Calciprotein particles (CPPs) provide an efficient mineral buffering system to prevent the complexation of phosphate and calcium in the circulation. However, in chronic kidney disease (CKD), the phosphate load exceeds the mineral buffering capacity, resulting in the formation of crystalline CPP2 particles. CPP2 have been associated with cardiovascular events and mortality. Moreover, CPP2 have been demonstrated to induce calcification in vitro. In this study, we examined the fate of CPP2 in a rat model of CKD. Calcification was induced in Sprague-Dawley rats by 5/6 nephrectomy (5/6-Nx) combined with a high-phosphate diet. Control rats received sham surgery and high-phosphate diet. Twelve weeks after surgery, kidney failure was significantly induced in 5/6-Nx rats as determined by enhanced creatinine and urea plasma levels and abnormal kidney histological architecture. Subsequently, radioactive and fluorescent (FITC)-labeled CPP2 ([Zr]Zr-CPP2-FITC) were injected intravenously to determine clearance in vivo. Using positron emission tomography scans and radioactive biodistribution measurements, it was demonstrated that [Zr]Zr-CPP2-FITC are mainly present in the liver and spleen in both 5/6-Nx and sham rats. Immunohistochemistry showed that [Zr]Zr-CPP2-FITC are predominantly taken up by Kupffer cells and macrophages. However, [Zr]Zr-CPP2-FITC could also be detected in hepatocytes. In the different parts of the aorta and in the blood, low values of [Zr]Zr-CPP2-FITC were detectable, independent of the presence of calcification. CPP2 are cleared rapidly from the circulation by the liver and spleen in a rat model of CKD. In the liver, Kupffer cells, macrophages, and hepatocytes contribute to CPP2 clearance. Calciprotein particles (CPPs) buffer calcium and phosphate in the blood to prevent formation of crystals. In CKD, increased phosphate levels may exceed the buffering capacity of CPPs, resulting in crystalline CPPs that induce calcification. This study demonstrates that labeled CPPs are predominantly cleared from the circulation in the liver by Kupffer cells, macrophages, and hepatocytes. Our results suggest that targeting liver CPP clearance may reduce the burden of crystalline CPP in the development of vascular calcification.

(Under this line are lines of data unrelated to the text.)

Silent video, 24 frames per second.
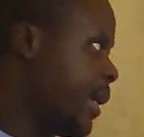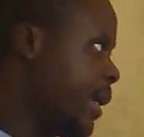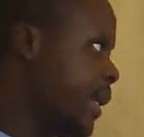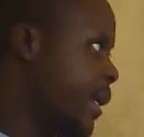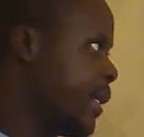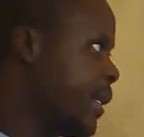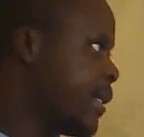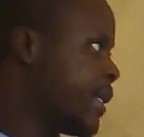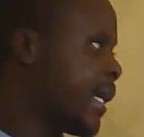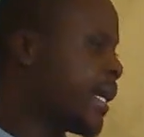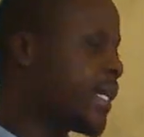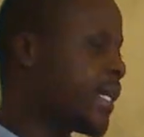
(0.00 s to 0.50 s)

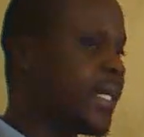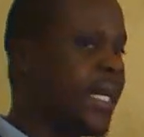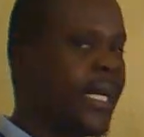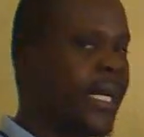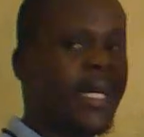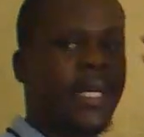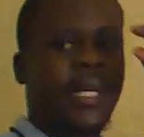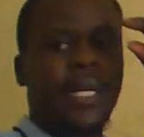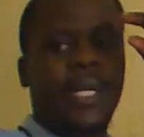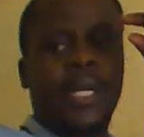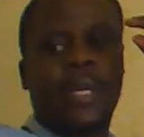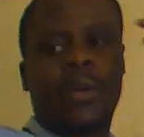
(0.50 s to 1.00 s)
is
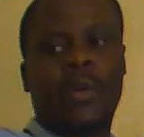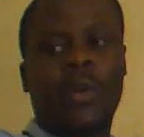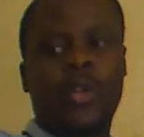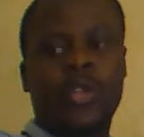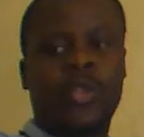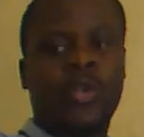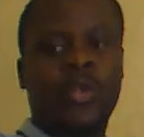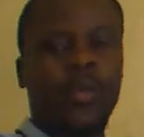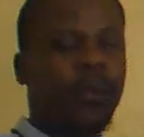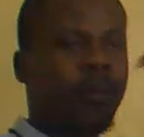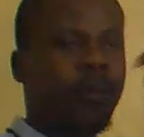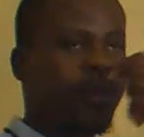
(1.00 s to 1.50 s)
exactly equals
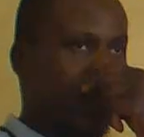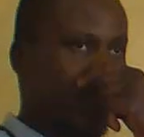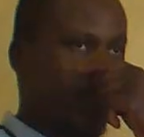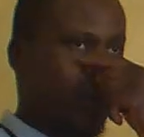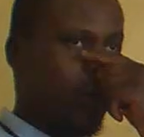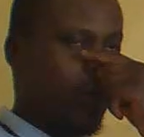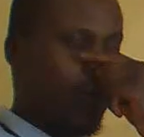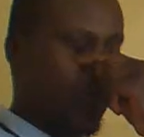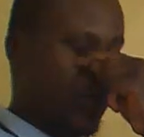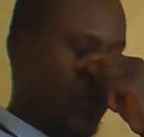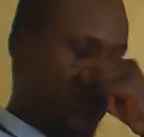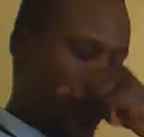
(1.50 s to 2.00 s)
to
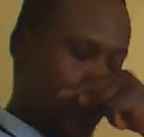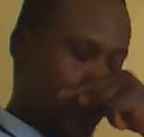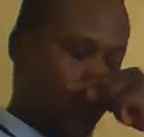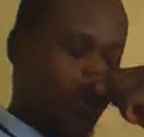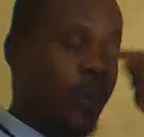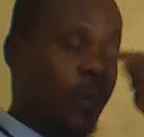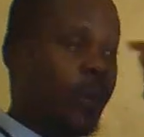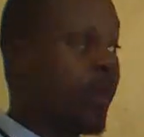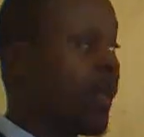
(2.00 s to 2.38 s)
2.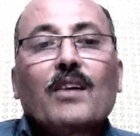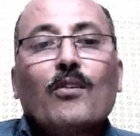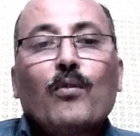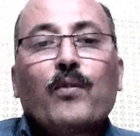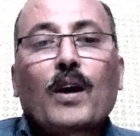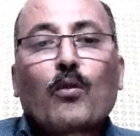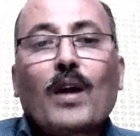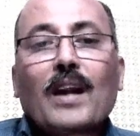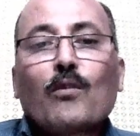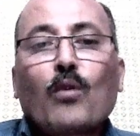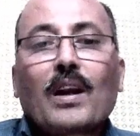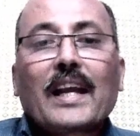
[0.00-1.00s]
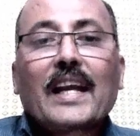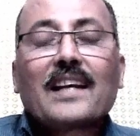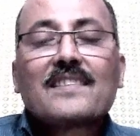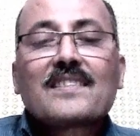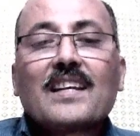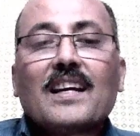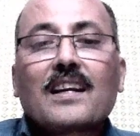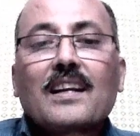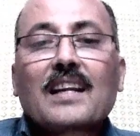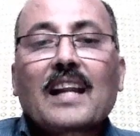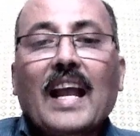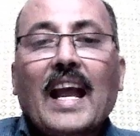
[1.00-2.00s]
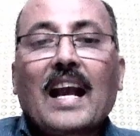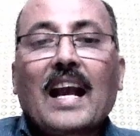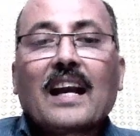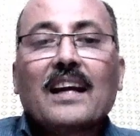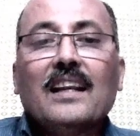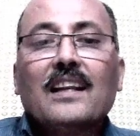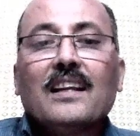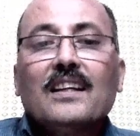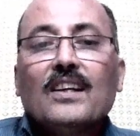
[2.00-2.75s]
For 1, what I consider? Triangle.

钙磷蛋白颗粒 (CPPs) 提供了一种有效的矿物质缓冲系统,以防止循环中磷酸盐和钙的络合。然而,在慢性肾脏病 (CKD) 中,磷酸盐负荷超过了矿物质缓冲能力,导致结晶 CPP2 颗粒的形成。CPP2 与心血管事件和死亡率有关。此外,CPP2 已被证明可在体外诱导钙化。在这项研究中,我们在 CKD 大鼠模型中研究了 CPP2 的命运。通过 5/6 肾切除术 (5/6-Nx) 联合高磷饮食诱导 Sprague-Dawley 大鼠发生钙化。对照组大鼠接受假手术和高磷饮食。手术后 12 周,通过增强的肌酐和尿素血浆水平以及异常的肾脏组织学结构,显著诱导 5/6-Nx 大鼠发生肾衰竭。随后,静脉注射放射性和荧光 (FITC) 标记的 CPP2 ([Zr]Zr-CPP2-FITC) 以确定体内清除率。通过正电子发射断层扫描和放射性生物分布测量,证明 [Zr]Zr-CPP2-FITC 主要存在于 5/6-Nx 和假手术大鼠的肝脏和脾脏中。免疫组织化学显示,[Zr]Zr-CPP2-FITC 主要被枯否细胞和巨噬细胞摄取。然而,[Zr]Zr-CPP2-FITC 也可在肝细胞中检测到。在主动脉的不同部位和血液中,可检测到低浓度的 [Zr]Zr-CPP2-FITC,与钙化的存在无关。CPP2 在 CKD 大鼠模型中通过肝脏和脾脏从循环中快速清除。在肝脏中,枯否细胞、巨噬细胞和肝细胞有助于 CPP2 的清除。钙磷蛋白颗粒 (CPPs) 缓冲血液中的钙和磷酸盐,以防止晶体形成。在 CKD 中,增加的磷酸盐水平可能超过 CPPs 的缓冲能力,导致诱导钙化的结晶 CPP。本研究表明,标记的 CPPs 主要通过肝脏中的枯否细胞、巨噬细胞和肝细胞从循环中清除。我们的结果表明,靶向肝脏 CPP 清除可能会减少血管钙化发展中结晶 CPP 的负担。